_Record set_:

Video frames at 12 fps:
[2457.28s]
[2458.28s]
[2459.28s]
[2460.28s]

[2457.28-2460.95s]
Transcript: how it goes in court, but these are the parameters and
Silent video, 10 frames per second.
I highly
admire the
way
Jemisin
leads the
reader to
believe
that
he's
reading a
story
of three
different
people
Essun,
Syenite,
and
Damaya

...

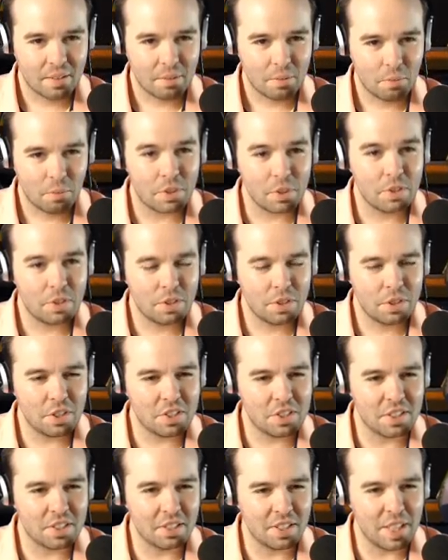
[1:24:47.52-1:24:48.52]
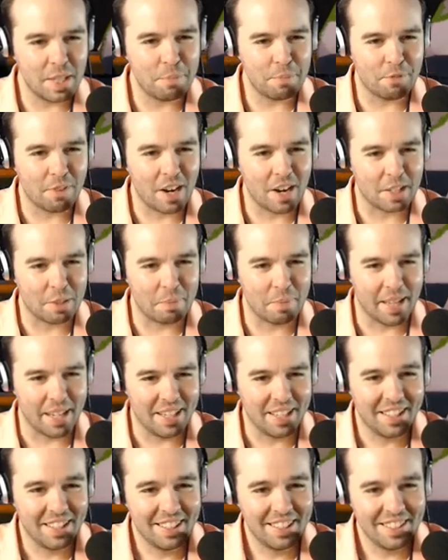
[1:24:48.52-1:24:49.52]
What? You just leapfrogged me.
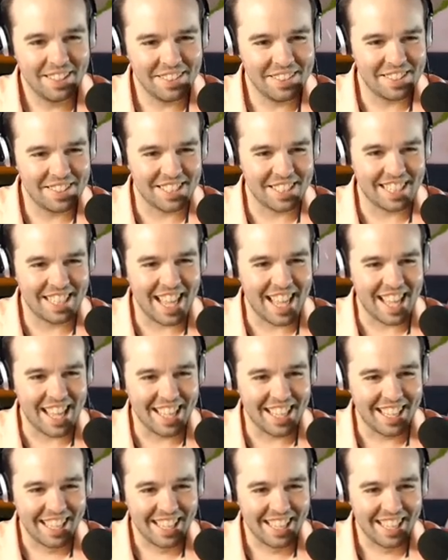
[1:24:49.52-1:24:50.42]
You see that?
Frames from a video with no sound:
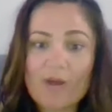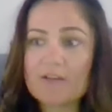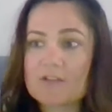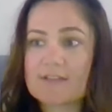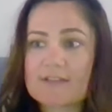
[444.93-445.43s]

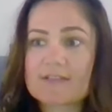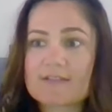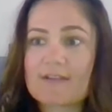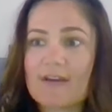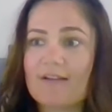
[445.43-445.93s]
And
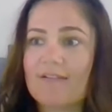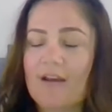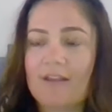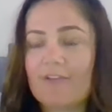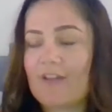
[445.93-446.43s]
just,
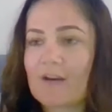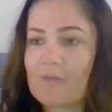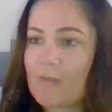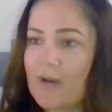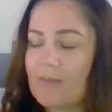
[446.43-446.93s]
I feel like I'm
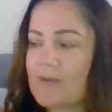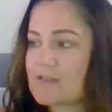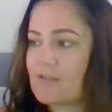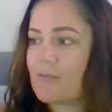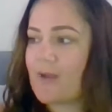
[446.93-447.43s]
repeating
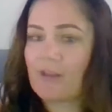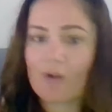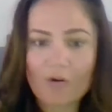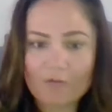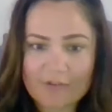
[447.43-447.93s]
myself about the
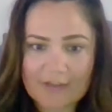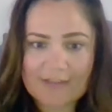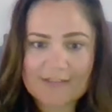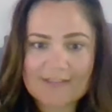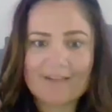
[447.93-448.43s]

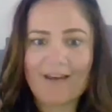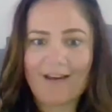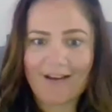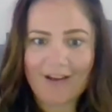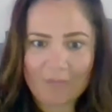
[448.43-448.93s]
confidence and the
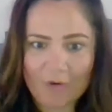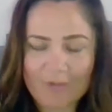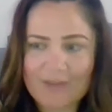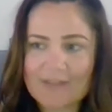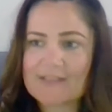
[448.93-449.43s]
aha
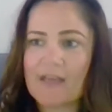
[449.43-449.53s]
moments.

_To do_: Could you set down, word for word, only the lines above from the line with "Video frames at" to the line with "Transcript: how it", including both?

_Result of the task_:
Video frames at 12 fps:
[2457.28s]
[2458.28s]
[2459.28s]
[2460.28s]

[2457.28-2460.95s]
Transcript: how it goes in court, but these are the parameters and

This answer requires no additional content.